# **SALES PREDICTION** 

### **Problem Statement**

Build a model which predicts sales based on the money spent on different platforms for marketing.

### Data
Use the advertising dataset given in ISLR and analyse the relationship between 'TV advertising' and 'sales' using a simple linear regression model. 

In this notebook, we'll build a **LinearRegression model, DecisionTreeResgression Model and RandomForestRegression Model** to predict `Sales` using an appropriate predictor variable.

## Reading and Understanding the Data

In [None]:
# Supress Warnings

import warnings
warnings.filterwarnings('ignore')

# Import the numpy and pandas package

import numpy as np
import pandas as pd

# Data Visualisation
import matplotlib.pyplot as plt 
import seaborn as sns

# **DATA LOADING**

The dataset contain the advertising dataset.

In [None]:
advertising = pd.DataFrame(pd.read_csv("../input/advertising.csv"))
advertising.head()

# **Exploratory Data Analysis (EDA)**
EDA stands for Exploratory Data Analysis.

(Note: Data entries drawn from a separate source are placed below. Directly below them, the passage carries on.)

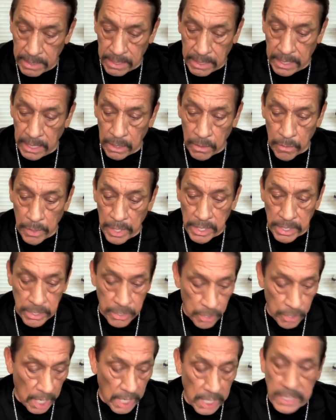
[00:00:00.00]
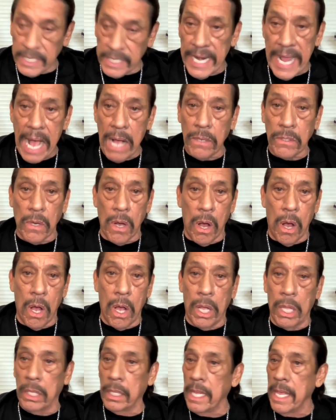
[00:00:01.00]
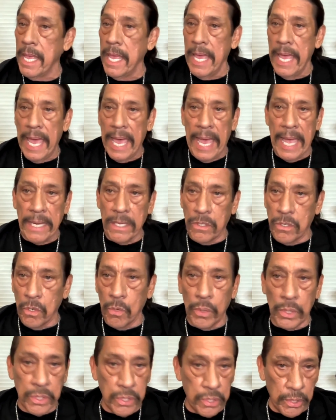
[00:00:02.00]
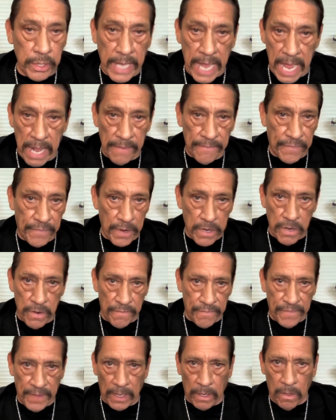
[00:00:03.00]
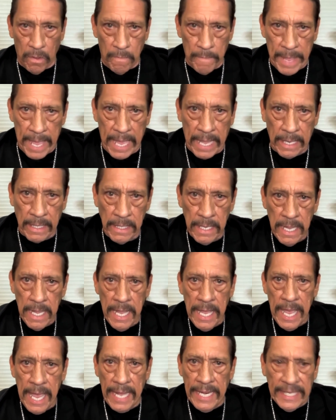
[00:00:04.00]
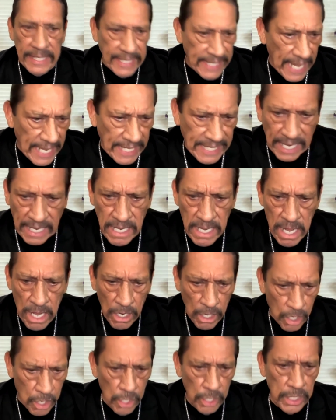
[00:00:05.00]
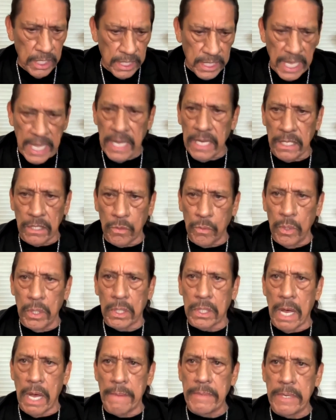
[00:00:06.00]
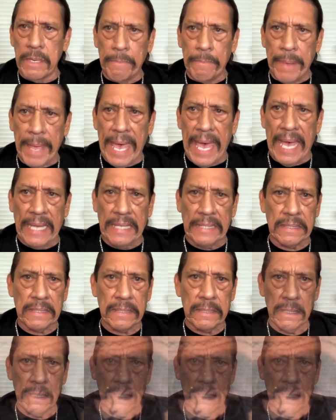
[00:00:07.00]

Get rid of drugs and alcohol and do what you can for your fellow man. And it says it good things will come to pass.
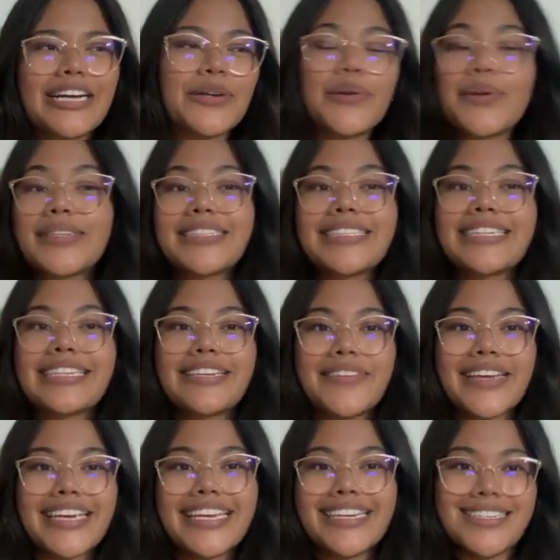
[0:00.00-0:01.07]
currently
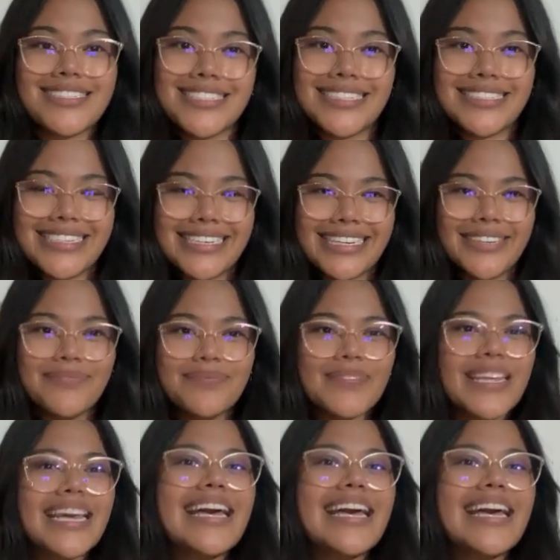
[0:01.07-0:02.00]
living in Argentina.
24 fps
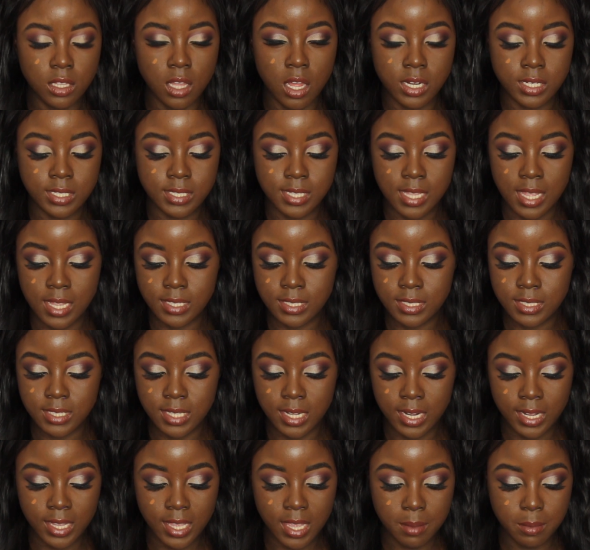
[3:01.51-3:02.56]
lot of sense.
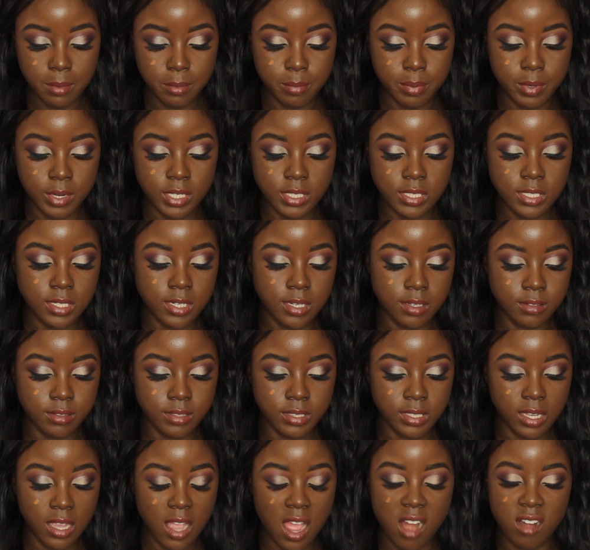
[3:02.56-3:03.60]
Then I came in person, I
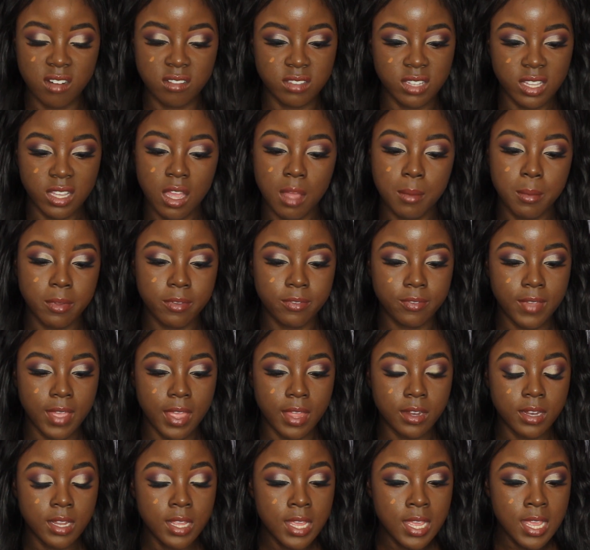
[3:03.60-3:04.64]
was like, I don't think I'm a
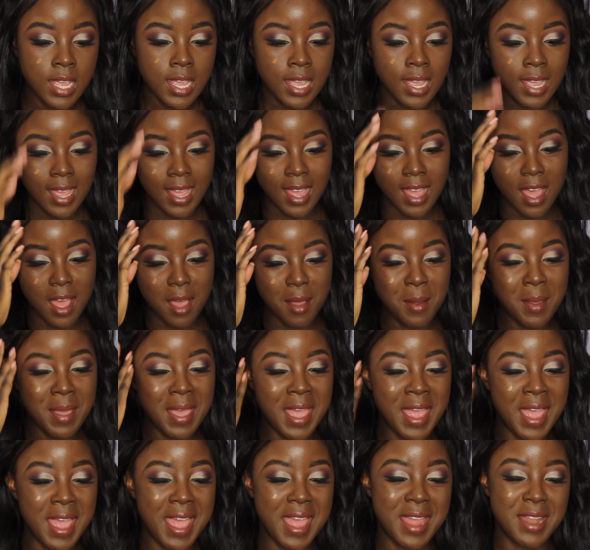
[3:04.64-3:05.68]
fan
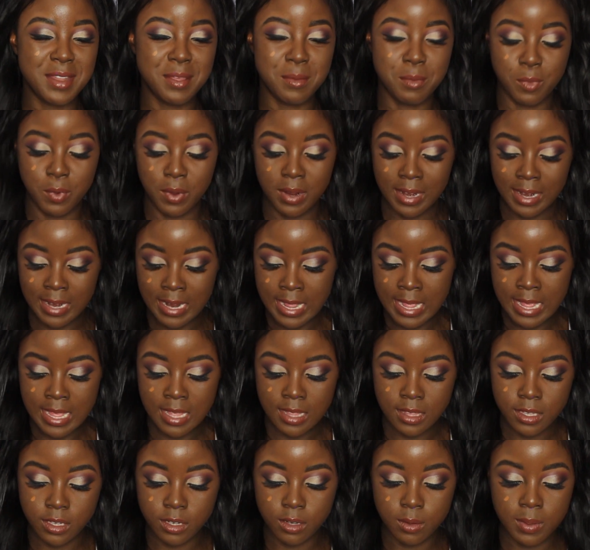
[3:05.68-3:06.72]
anymore.
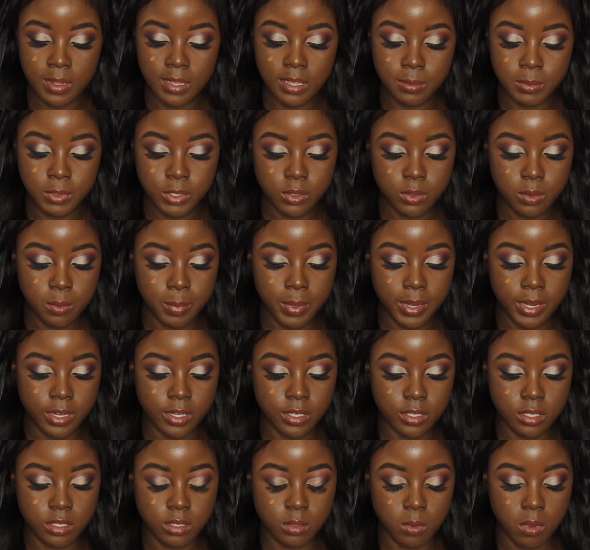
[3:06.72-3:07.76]
You know what, let me do a
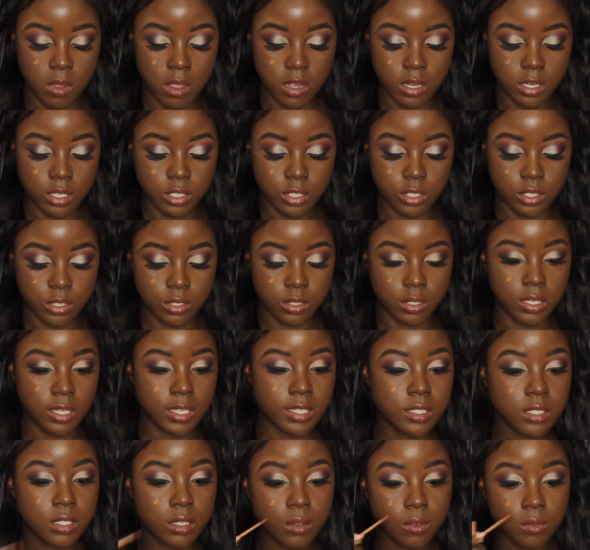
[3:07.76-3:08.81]
bigger swatch so you
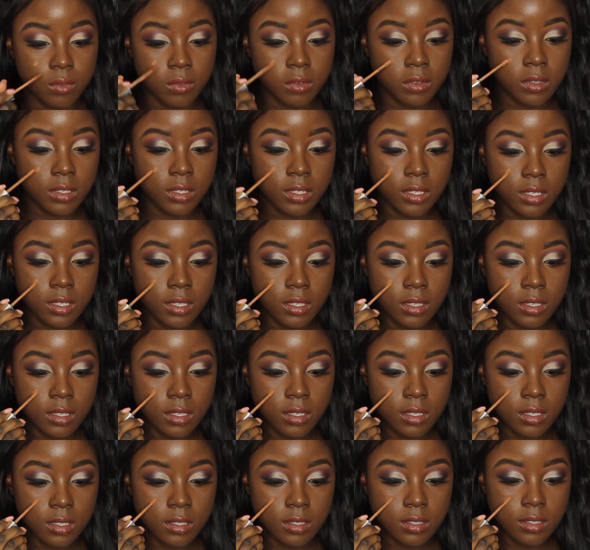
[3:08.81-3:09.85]
guys can really
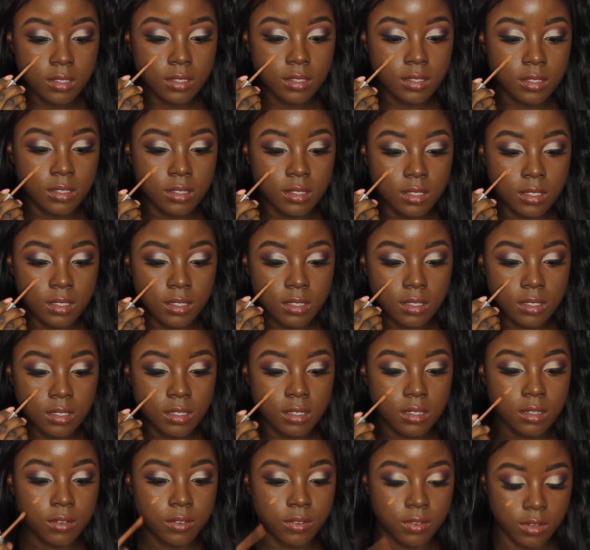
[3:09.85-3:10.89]
see the
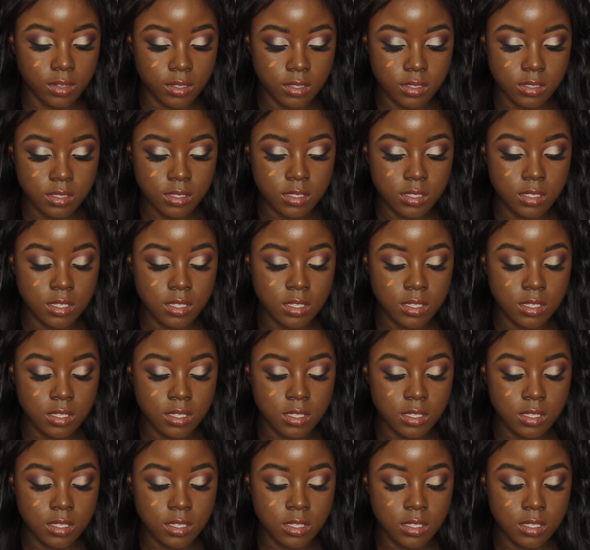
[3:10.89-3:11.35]
difference.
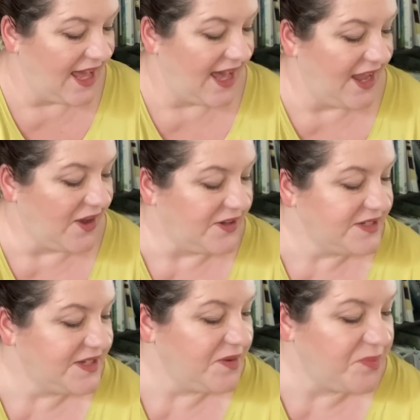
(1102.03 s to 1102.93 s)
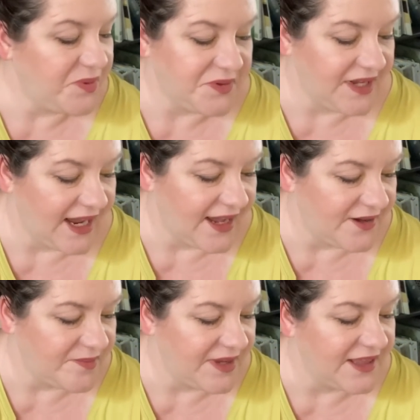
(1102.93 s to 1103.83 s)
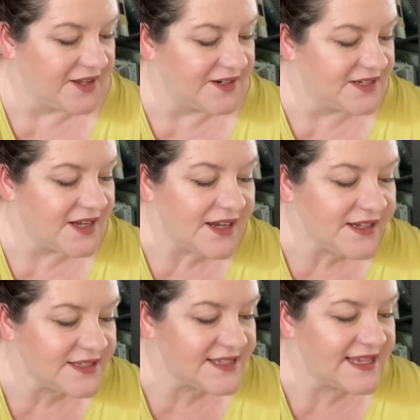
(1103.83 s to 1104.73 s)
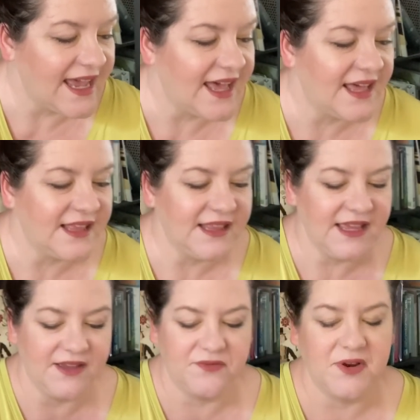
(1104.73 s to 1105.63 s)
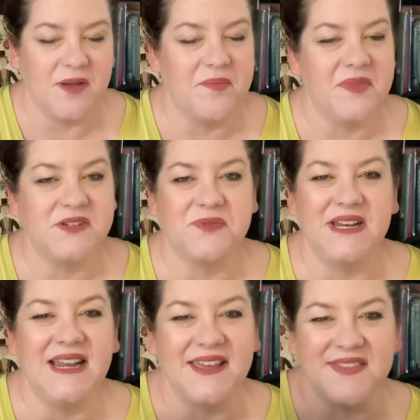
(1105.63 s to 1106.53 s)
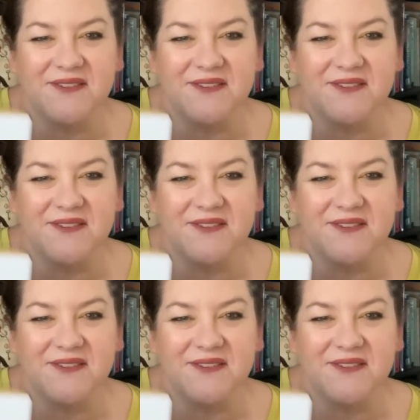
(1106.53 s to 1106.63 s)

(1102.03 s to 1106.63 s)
I also pulled out my long Dog Sow from the 29th.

It is a critical step in the data analysis process that involves examining and visualizing data sets to understand their main characteristics, patterns, and relationships. The primary goal of EDA is to gain insights, detect anomalies, and inform the data modeling process.

# **1. Summarize Data:**

This involves calculating descriptive statistics such as **mean, median, mode, standard deviation,** and other relevant measures to understand the central tendency and spread of the data.

In [None]:
advertising.shape

In [None]:
advertising.columns   #total 4 columns ['TV', 'Radio', 'Newspaper', 'Sales']

In [None]:
advertising.info()   #4 features are the numerical datatype .

In [None]:
advertising.describe()

# **2. Visualisation and Insights**

In [None]:
# Checking Null values
advertising.isnull().sum()*100/advertising.shape[0]
# There are no NULL values in the dataset, hence it is clean.

In [None]:
# Outlier Analysis
fig, axs = plt.subplots(3, figsize = (5,5))
plt1 = sns.boxplot(advertising['TV'], ax = axs[0])
plt2 = sns.boxplot(advertising['Newspaper'], ax = axs[1])
plt3 = sns.boxplot(advertising['Radio'], ax = axs[2])
plt.tight_layout()

In [None]:
# There are no considerable outliers present in the data.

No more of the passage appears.